• Activity
Give the lines below again, exactly as they stand, and leave out the images.

• Data for processing
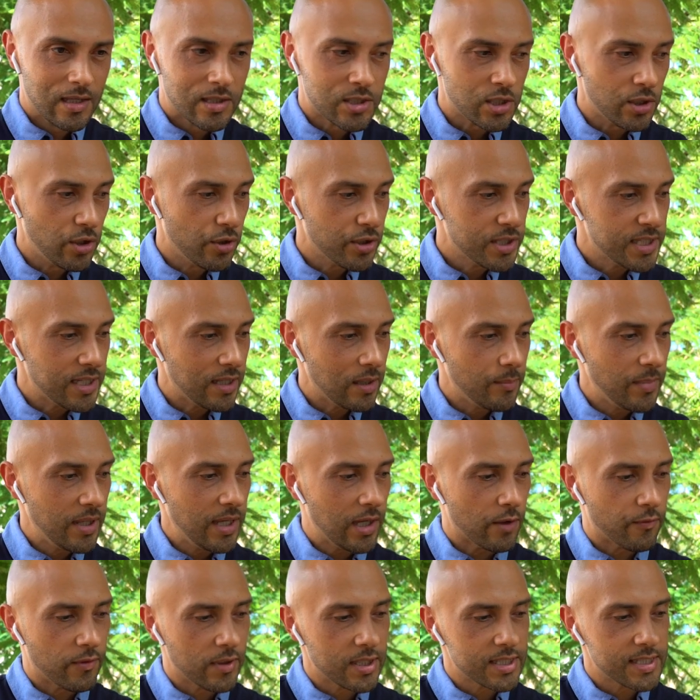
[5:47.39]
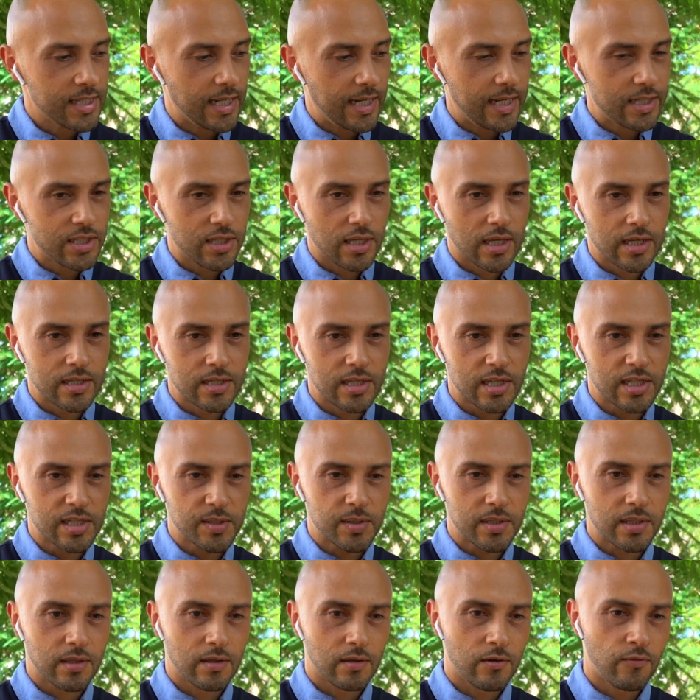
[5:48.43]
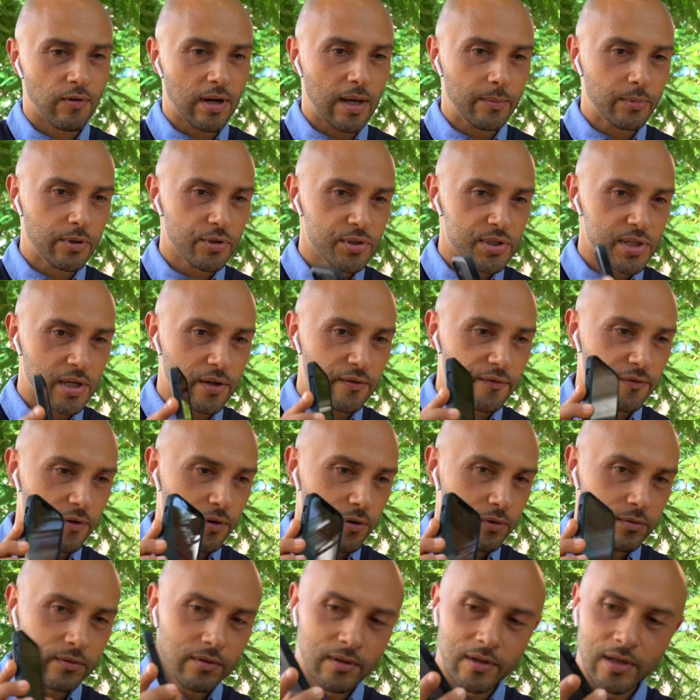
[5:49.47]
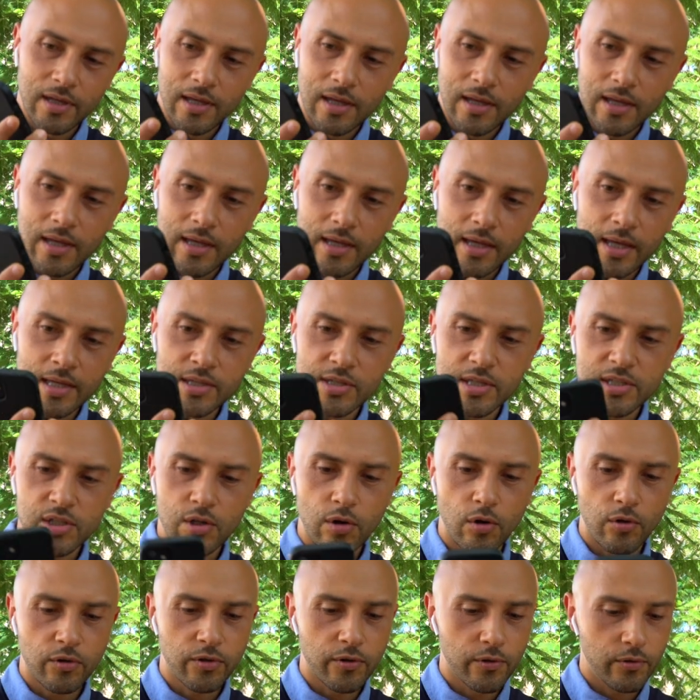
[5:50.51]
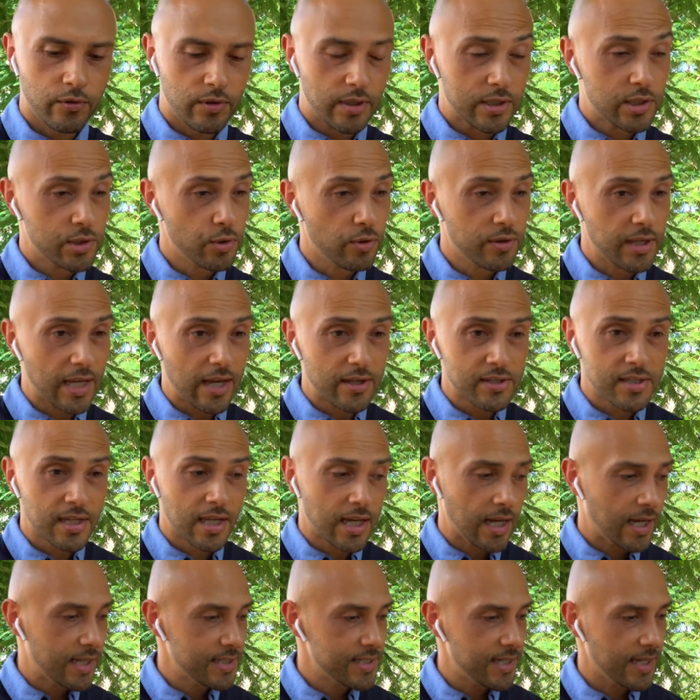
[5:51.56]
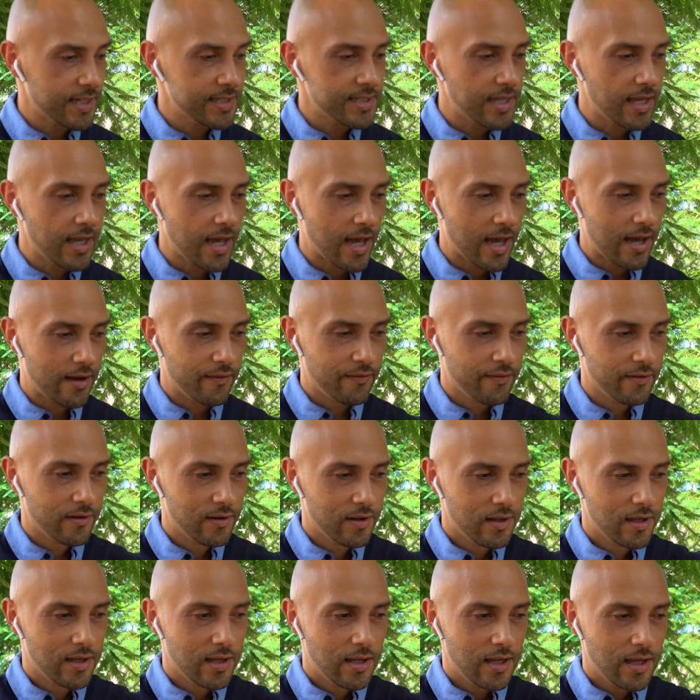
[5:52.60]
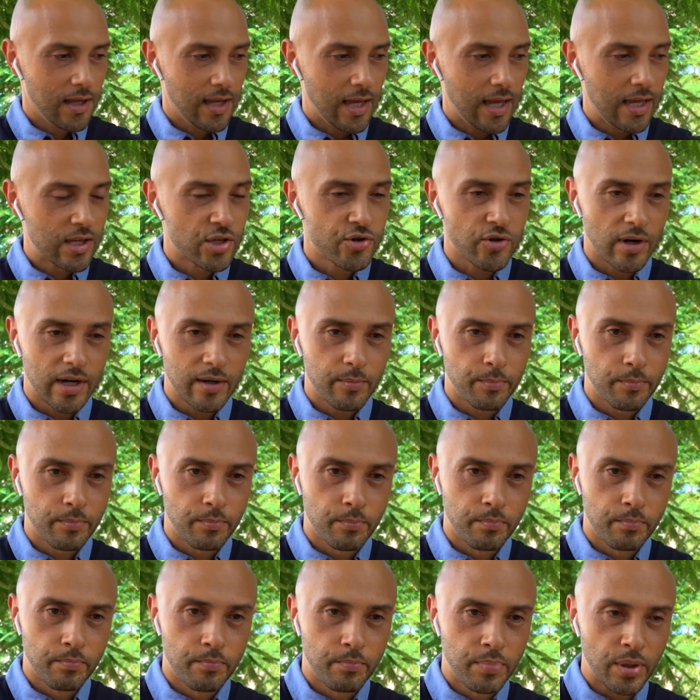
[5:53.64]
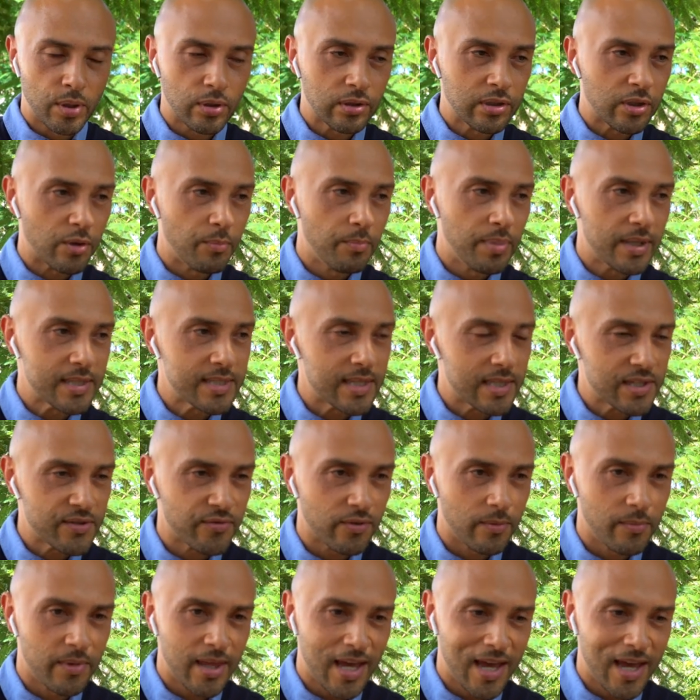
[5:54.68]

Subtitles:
So you're telling me a real estate agent can just grab their cell phone and just go through the 2,000 contacts they have and try to build their business from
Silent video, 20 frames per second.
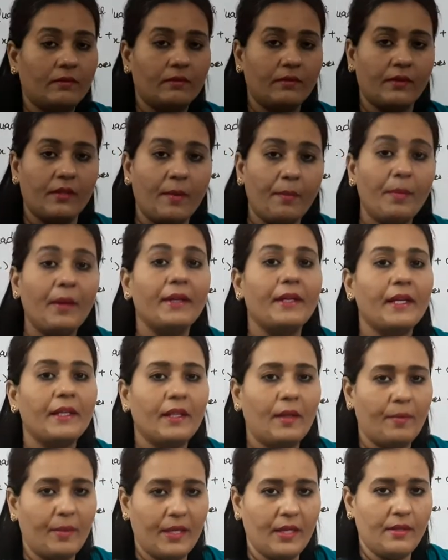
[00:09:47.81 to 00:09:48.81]
splitting
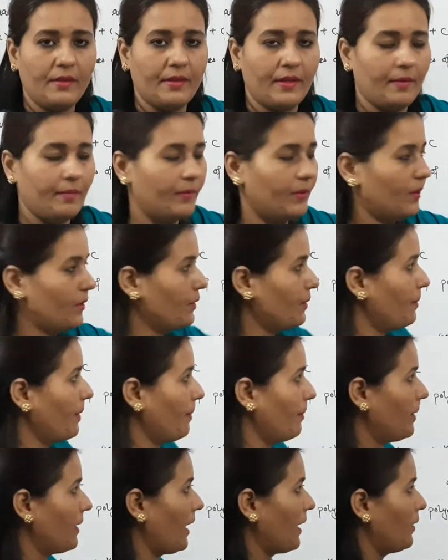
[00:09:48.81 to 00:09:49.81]
the middle term. You
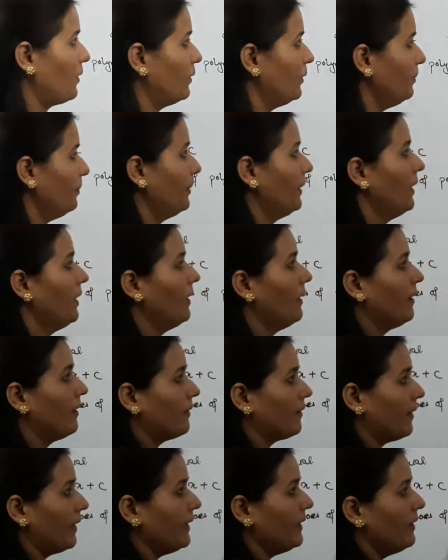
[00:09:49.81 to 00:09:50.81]
remember, I hope,
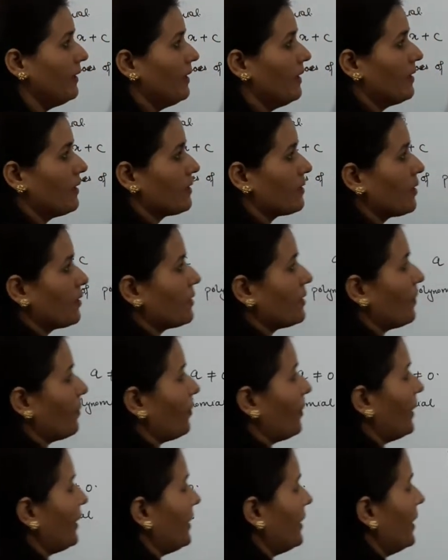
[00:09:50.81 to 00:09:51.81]
right? So
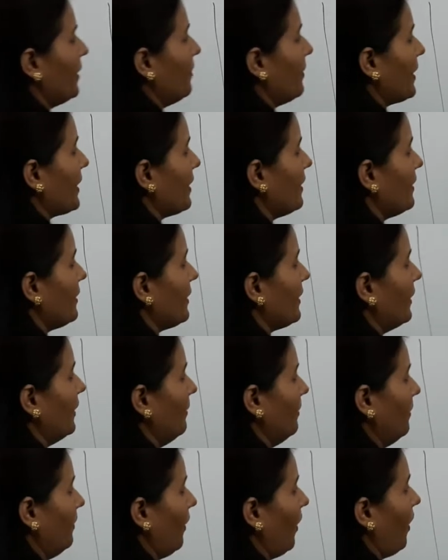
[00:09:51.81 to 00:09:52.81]
split the middle
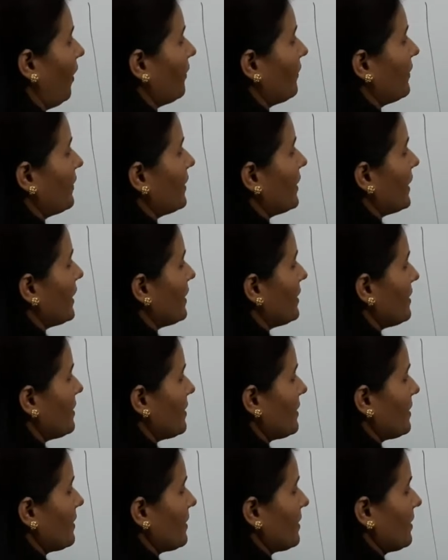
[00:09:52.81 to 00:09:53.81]
term of
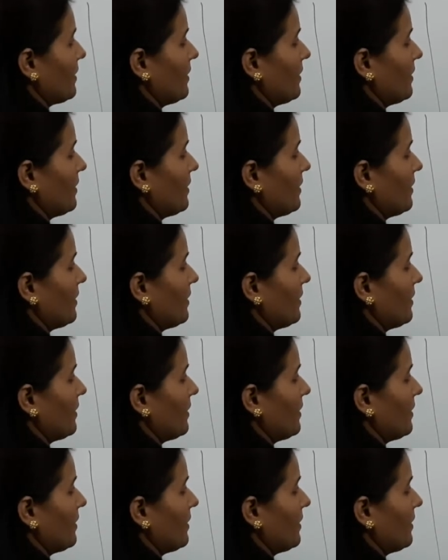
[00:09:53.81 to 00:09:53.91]
this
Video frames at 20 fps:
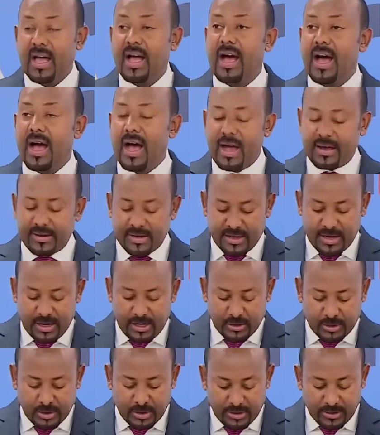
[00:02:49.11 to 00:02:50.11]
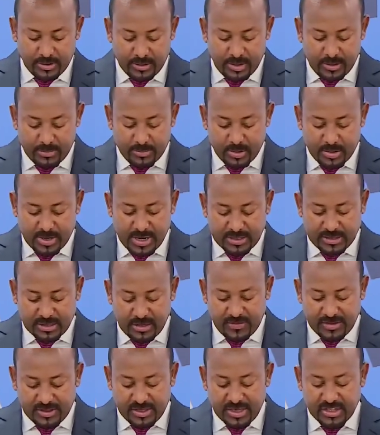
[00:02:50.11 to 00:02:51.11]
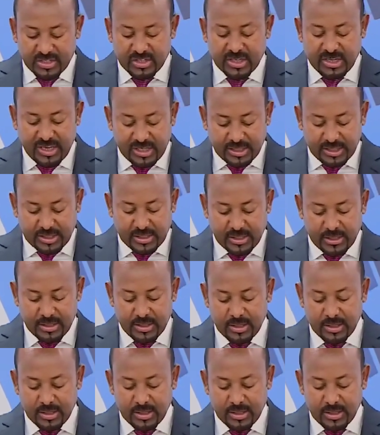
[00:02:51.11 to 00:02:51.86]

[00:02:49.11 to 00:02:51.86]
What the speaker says: agriculture productivity is critical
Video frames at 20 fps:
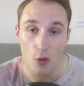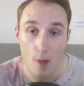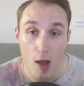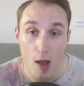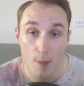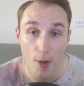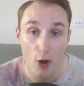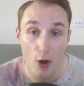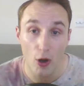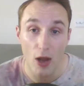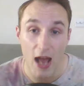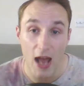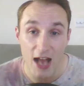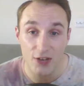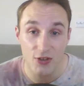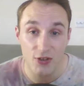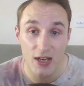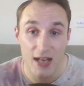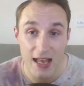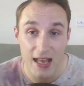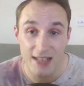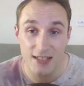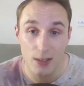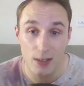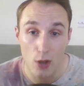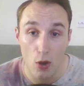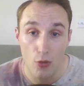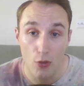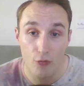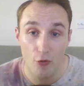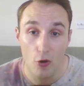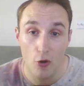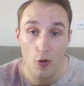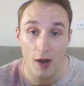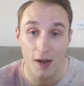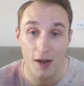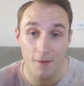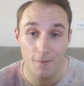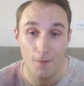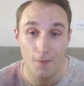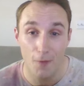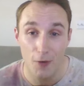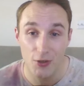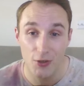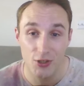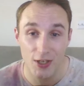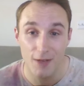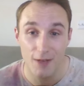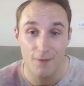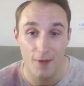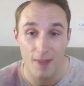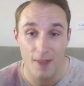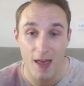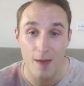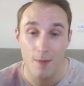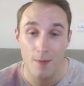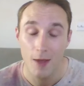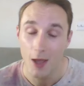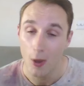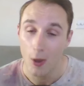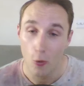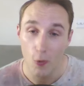My opponent actually lets it go through, and unfortunately for them,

• Reply to the exercise
[5:47.39]
[5:48.43]
[5:49.47]
[5:50.51]
[5:51.56]
[5:52.60]
[5:53.64]
[5:54.68]

Subtitles:
So you're telling me a real estate agent can just grab their cell phone and just go through the 2,000 contacts they have and try to build their business from
Silent video, 20 frames per second.
[00:09:47.81 to 00:09:48.81]
splitting
[00:09:48.81 to 00:09:49.81]
the middle term. You
[00:09:49.81 to 00:09:50.81]
remember, I hope,
[00:09:50.81 to 00:09:51.81]
right? So
[00:09:51.81 to 00:09:52.81]
split the middle
[00:09:52.81 to 00:09:53.81]
term of
[00:09:53.81 to 00:09:53.91]
this
Video frames at 20 fps:
[00:02:49.11 to 00:02:50.11]
[00:02:50.11 to 00:02:51.11]
[00:02:51.11 to 00:02:51.86]

[00:02:49.11 to 00:02:51.86]
What the speaker says: agriculture productivity is critical
Video frames at 20 fps:
My opponent actually lets it go through, and unfortunately for them,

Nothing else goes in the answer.